Certiorari was granted in this case on the assumption that it
necessitated deciding the constitutional issue involving the Full
Faith and Credit Clause. Since, in my view, it is unnecessary and
improper to reach that issue in this case, I would dismiss the writ
as improvidently granted.
But even if my analysis of the decisions below is erroneous, and
the Alabama law is not as clear as I conceive it to be, I would
still not agree that it is appropriate to determine the ultimate
constitutional issue. There is no doubt, as even the Court
recognizes, that there exists here at least a lurking question of
independent state law. Under such circumstances, the least that
should be done is to vacate the judgment below and remand the case
to the District Court for clarification of its opinion as to the
status of Alabama law.
Cf. Alma Motor Co. v. Timken Co.,
supra.
For these reasons, I respectfully dissent from the Court's
disposition of this case.
[
Footnote 1]
As the Court points out,
ante at
380 U. S. 39-40,
petitioner was an Alabama resident, and was injured while working
in Alabama.
[
Footnote 2]
Judge Grooms stated, 224 F.Supp. at 88:
"Since the DeKalb County Circuit Court did not have jurisdiction
of the subject matter, the issue of jurisdiction is open to
inquiry, and where, as here, the record discloses a lack of
jurisdiction, the judgment is void.
City of Birmingham v.
Reed, 35 Ala.App. 31, 44 So. 2d 607;
Murphy v.

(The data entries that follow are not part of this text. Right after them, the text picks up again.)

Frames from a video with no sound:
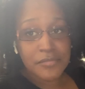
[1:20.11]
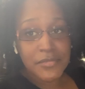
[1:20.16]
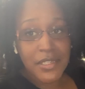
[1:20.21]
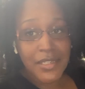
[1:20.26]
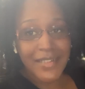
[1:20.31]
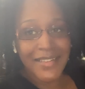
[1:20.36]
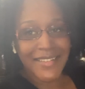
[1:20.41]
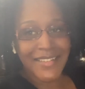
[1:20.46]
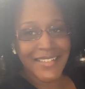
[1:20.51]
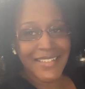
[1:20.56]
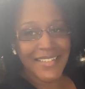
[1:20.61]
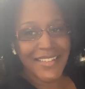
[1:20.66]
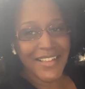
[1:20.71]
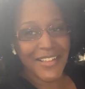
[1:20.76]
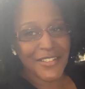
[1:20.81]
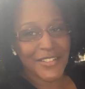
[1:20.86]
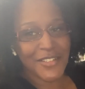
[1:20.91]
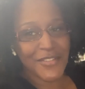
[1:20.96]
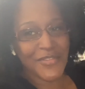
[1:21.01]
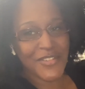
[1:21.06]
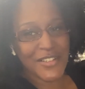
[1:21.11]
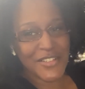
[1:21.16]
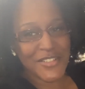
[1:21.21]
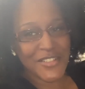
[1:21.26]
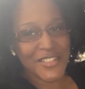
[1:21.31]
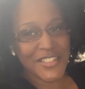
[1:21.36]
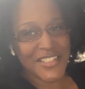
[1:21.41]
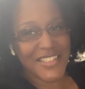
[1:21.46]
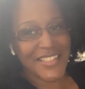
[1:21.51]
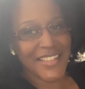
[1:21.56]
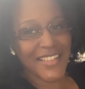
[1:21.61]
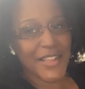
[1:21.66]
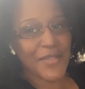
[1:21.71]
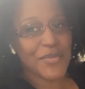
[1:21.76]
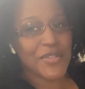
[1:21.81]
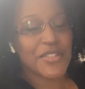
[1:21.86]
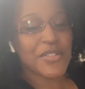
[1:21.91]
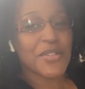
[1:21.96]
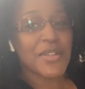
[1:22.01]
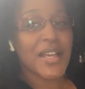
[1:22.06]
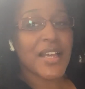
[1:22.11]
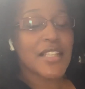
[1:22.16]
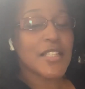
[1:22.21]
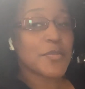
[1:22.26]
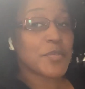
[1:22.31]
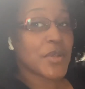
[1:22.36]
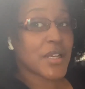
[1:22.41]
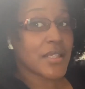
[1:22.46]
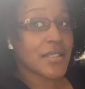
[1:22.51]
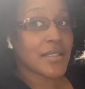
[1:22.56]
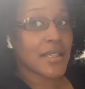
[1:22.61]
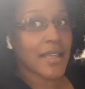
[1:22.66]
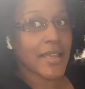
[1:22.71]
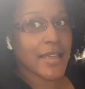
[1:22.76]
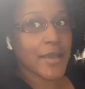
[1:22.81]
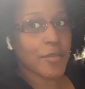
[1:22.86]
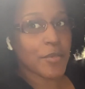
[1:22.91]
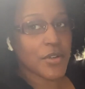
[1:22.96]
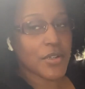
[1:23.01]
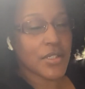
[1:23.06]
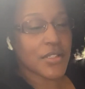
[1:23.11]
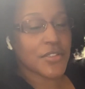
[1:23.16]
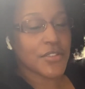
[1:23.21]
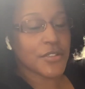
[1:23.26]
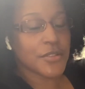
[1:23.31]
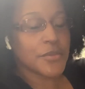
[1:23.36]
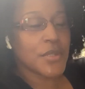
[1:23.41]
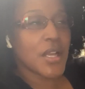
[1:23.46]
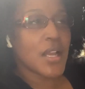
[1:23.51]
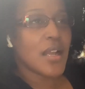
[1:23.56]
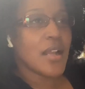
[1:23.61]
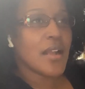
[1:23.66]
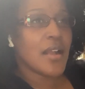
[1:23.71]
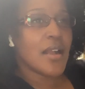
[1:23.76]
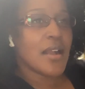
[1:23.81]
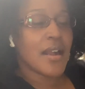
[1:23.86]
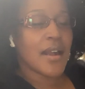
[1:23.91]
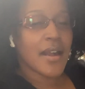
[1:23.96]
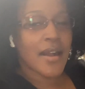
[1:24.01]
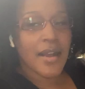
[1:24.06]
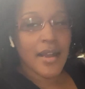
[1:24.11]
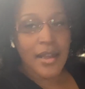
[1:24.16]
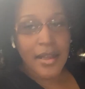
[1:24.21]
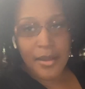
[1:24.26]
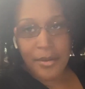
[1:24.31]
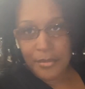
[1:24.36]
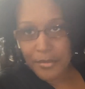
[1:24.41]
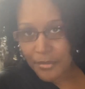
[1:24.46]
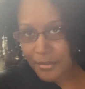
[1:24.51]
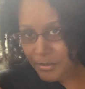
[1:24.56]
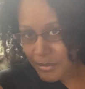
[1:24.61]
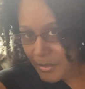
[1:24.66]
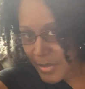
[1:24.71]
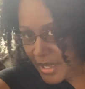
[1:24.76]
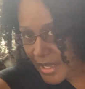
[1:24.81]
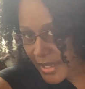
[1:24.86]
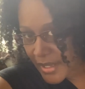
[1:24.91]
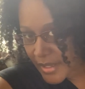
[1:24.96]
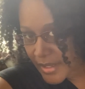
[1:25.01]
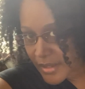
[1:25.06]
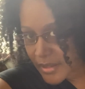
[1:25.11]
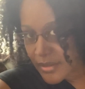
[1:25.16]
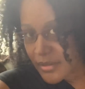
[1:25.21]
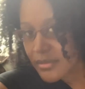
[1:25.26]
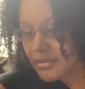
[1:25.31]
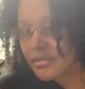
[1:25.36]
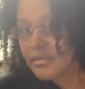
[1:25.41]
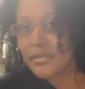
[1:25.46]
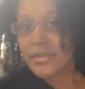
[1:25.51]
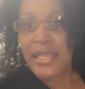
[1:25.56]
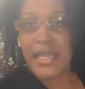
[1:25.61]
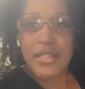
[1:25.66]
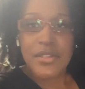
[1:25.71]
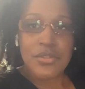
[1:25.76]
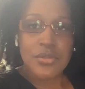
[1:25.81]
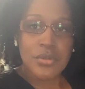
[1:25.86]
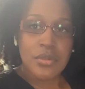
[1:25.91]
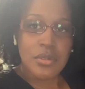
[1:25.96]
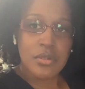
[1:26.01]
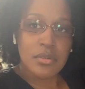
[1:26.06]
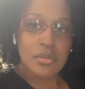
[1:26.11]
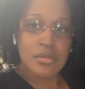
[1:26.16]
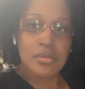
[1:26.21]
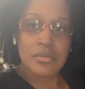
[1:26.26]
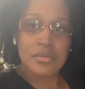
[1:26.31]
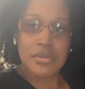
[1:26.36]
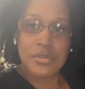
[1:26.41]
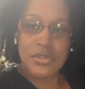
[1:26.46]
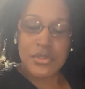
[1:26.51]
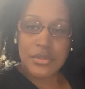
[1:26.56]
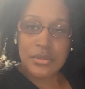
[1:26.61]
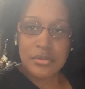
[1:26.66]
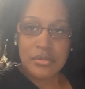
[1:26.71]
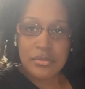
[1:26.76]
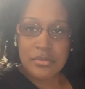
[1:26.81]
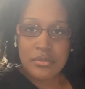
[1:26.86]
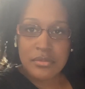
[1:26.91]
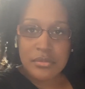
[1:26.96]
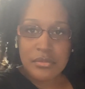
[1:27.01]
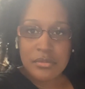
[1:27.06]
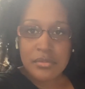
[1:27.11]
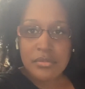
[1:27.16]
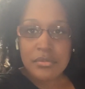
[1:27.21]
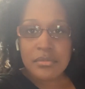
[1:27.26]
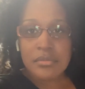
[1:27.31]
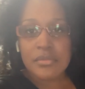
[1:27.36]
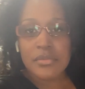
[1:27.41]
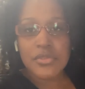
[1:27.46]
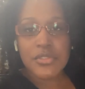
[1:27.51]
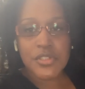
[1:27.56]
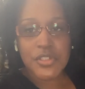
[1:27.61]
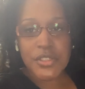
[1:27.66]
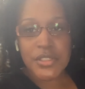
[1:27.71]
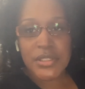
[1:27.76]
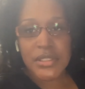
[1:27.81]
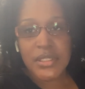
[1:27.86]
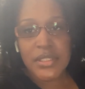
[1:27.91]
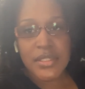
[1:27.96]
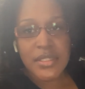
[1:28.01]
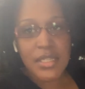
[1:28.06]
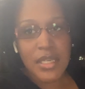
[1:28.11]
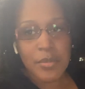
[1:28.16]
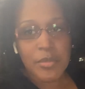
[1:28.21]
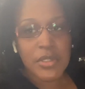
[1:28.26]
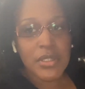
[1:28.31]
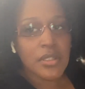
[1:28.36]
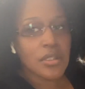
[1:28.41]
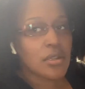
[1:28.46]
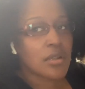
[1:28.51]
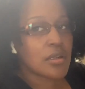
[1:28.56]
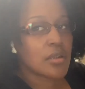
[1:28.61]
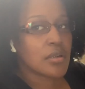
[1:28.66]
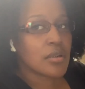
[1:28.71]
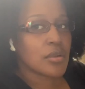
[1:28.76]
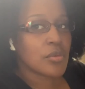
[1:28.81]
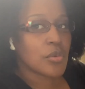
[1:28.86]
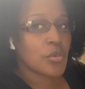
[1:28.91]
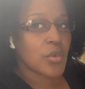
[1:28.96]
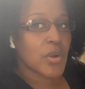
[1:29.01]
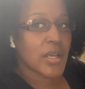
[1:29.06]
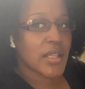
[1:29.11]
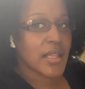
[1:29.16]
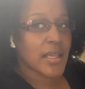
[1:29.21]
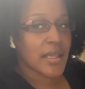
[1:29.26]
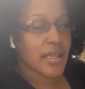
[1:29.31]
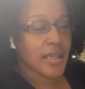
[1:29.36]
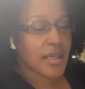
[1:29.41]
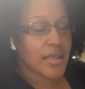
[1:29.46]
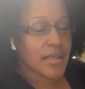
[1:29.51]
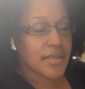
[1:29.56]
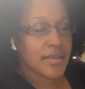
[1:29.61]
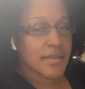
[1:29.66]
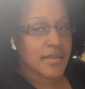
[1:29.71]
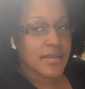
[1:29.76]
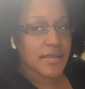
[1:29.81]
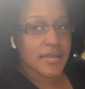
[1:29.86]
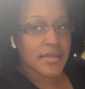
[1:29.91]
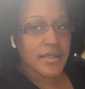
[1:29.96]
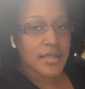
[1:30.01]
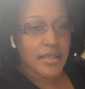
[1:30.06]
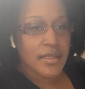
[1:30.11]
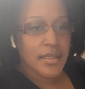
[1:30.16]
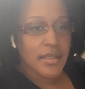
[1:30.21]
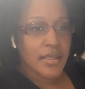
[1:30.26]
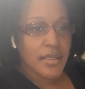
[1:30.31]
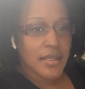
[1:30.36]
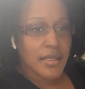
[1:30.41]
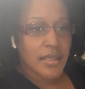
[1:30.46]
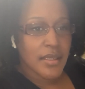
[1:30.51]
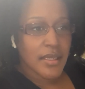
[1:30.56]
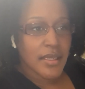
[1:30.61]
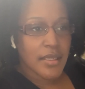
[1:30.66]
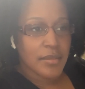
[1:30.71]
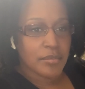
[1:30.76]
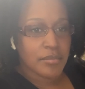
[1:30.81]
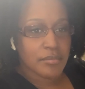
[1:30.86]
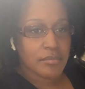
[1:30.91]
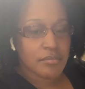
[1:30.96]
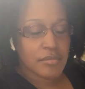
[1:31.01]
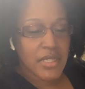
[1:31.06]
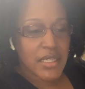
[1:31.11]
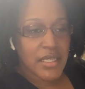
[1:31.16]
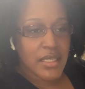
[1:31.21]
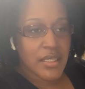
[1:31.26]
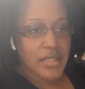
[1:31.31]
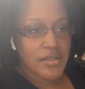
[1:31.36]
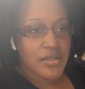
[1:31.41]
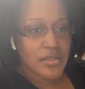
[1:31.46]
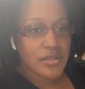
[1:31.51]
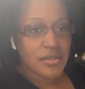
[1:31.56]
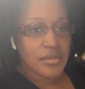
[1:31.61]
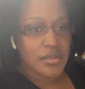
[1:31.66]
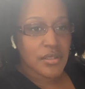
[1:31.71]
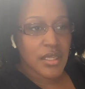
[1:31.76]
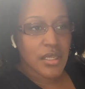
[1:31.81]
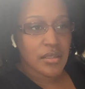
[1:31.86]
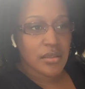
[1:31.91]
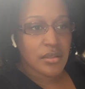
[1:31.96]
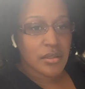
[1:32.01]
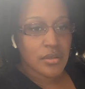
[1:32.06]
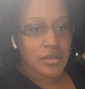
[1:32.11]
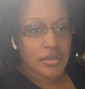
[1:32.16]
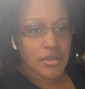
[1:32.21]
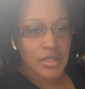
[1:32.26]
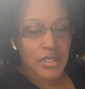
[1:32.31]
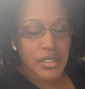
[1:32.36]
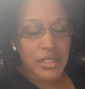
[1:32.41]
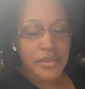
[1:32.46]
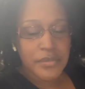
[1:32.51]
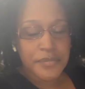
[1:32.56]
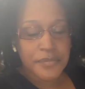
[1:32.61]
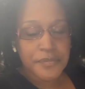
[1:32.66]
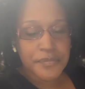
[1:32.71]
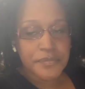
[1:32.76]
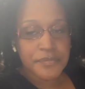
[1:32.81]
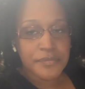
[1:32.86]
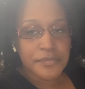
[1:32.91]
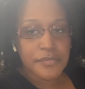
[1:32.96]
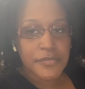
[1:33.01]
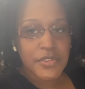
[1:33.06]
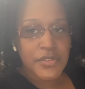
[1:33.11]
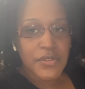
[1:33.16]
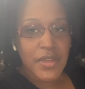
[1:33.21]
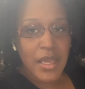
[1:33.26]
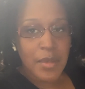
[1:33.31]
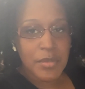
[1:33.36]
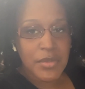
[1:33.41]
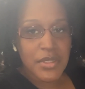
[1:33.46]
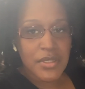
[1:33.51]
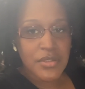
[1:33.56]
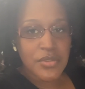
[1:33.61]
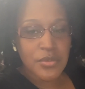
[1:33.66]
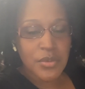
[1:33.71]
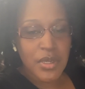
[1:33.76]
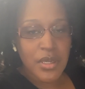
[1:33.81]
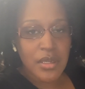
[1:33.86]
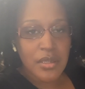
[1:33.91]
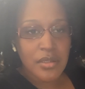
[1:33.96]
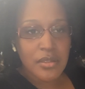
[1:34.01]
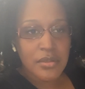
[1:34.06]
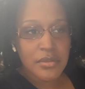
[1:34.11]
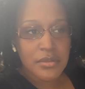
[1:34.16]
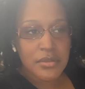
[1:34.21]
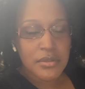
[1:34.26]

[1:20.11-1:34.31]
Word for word: I don't know if I should share that with you guys, but I am going to. Um, my natural journey is coming along well, I guess. And my kids are doing good. Family as well.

Louisville
& N. R. Co., 258 Ala. 138, 61 So. 2d 3;
Crump v.
Knight, 256 Ala. 601,
56 So. 2d
625;
Freeman v. McBroom, 11 Ala. 943."
"A party or his privies may assail such a judgment.
Fife v.
Pioneer Lumber Co., 237 Ala. 92, 185 So. 759;
Cobbs v.
Norville, 27 Ala. 621, 151 So. 576."
[
Footnote 3]
The cases cited at 359, n. 2, were:
Elliott v. De Soto Crude
Oil Purchasing Corp., 20 F. Supp. 743;
Franzen v. E. I. Du
Pont De Nemours & Co., 146 F.2d 837;
Logan v. Missouri
Valley Bridge & Iron Co., 157 Ark. 528, 249 S.W. 21; and
Oren v. Swift & Co., 330 Mo. 869, 51 S.W.2d 59.
[
Footnote 4]
This is clear when § 618, Comment
a, is read in
conjunction with §§ 1, 2, and 5 and the Comments thereto. In this
regard, §§ 117
l and 117m of Restatement Second, Conflict
of Laws, Tentative Draft No. 4 (1957), should also be compared
[
Footnote 5]
See 2 Larson, Workmen's Compensation Law 356 (1961);
Goodrich, Conflict of Laws 189 (1964); Ehrenzweig, Conflict of
Laws, 145, nn. 23, 32 (1962).
[
Footnote 6]
In addition to the cases cited in
note 2 supra, and
Singleton v. Hope
Engineering Co., 223 Ala. 538, 137 So. 441, discussed
infra, see Mosely v. Empire Gas & Fuel Co., 313 Mo.
225, 281 S.W. 762;
Davis v. Swift & Co., 175 Tenn.
210, 133 S.W.2d 483;
Grenier v. Alta Crest Farms, Inc.,
115 Vt. 324, 58 A.2d 884
[
Footnote 7]
See note 2
supra. It should be noted that the cases cited by Judge
Grooms all concerned situations where the lack of subject matter
jurisdiction was a matter of state law similar to the
Singleton situation.
[
Footnote 8]
It is significant in this regard that the tentative draft of the
Second Restatement of the Law of Conflict of Laws reaffirms this
general rule.
See Restatement Second, Conflict of Laws,
Tentative Draft No. 4, § 117m (1957).